■ **EXERCISE DIRECTIONS**
Using the records below, reproduce exactly the lines from the one containing "[00:00:01.00 to 00:00:02.00]" through the end, and nothing more; skip the images.

■ **DATA EXCERPTS**
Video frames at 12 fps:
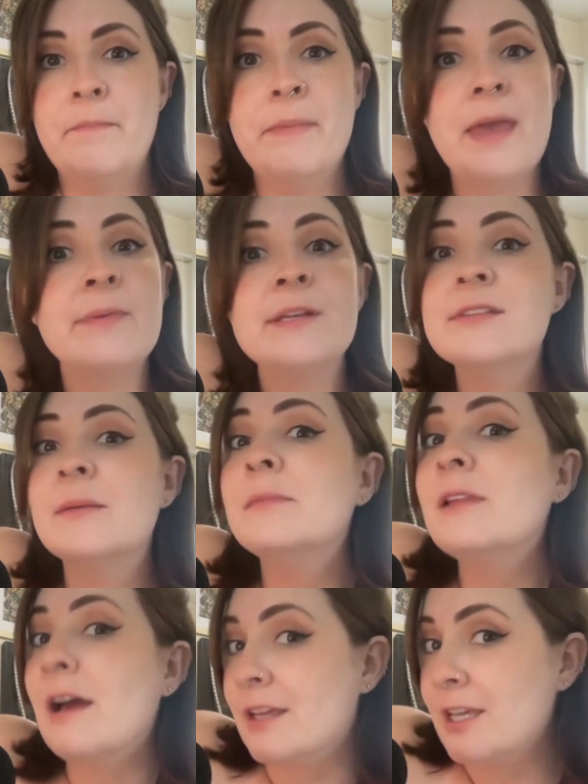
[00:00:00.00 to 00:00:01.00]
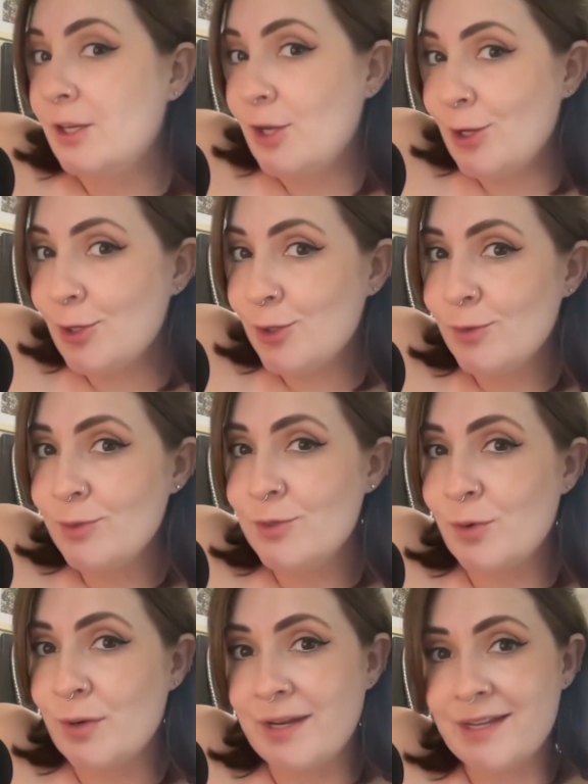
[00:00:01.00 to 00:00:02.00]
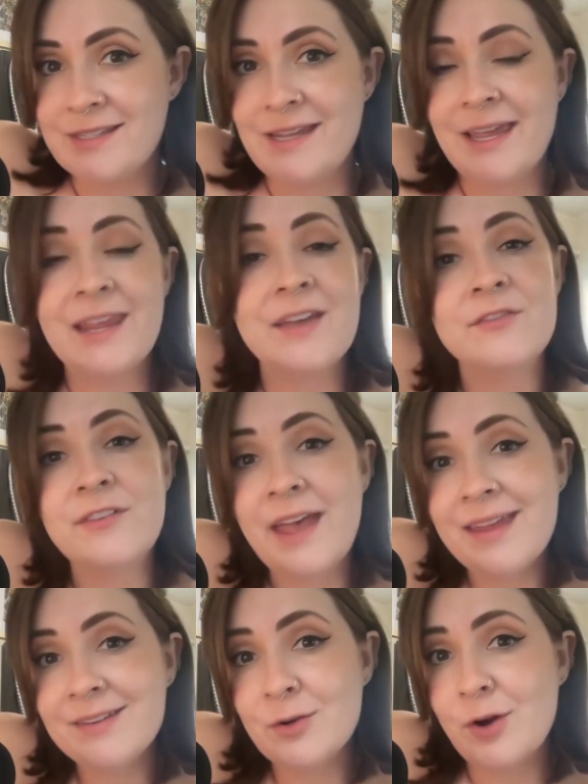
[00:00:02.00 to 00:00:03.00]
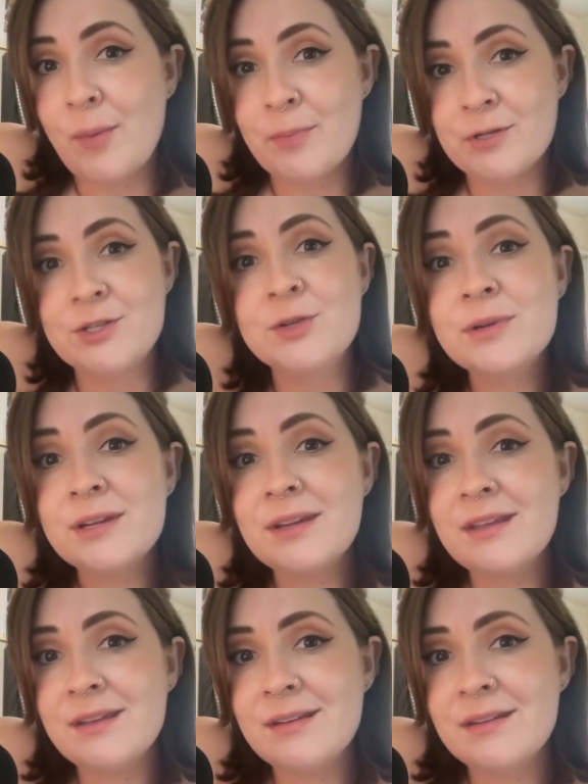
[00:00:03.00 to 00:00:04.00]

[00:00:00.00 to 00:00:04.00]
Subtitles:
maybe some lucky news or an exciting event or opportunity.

■ **RESPONSE FOR THIS EXERCISE**
[00:00:01.00 to 00:00:02.00]
[00:00:02.00 to 00:00:03.00]
[00:00:03.00 to 00:00:04.00]

[00:00:00.00 to 00:00:04.00]
Subtitles:
maybe some lucky news or an exciting event or opportunity.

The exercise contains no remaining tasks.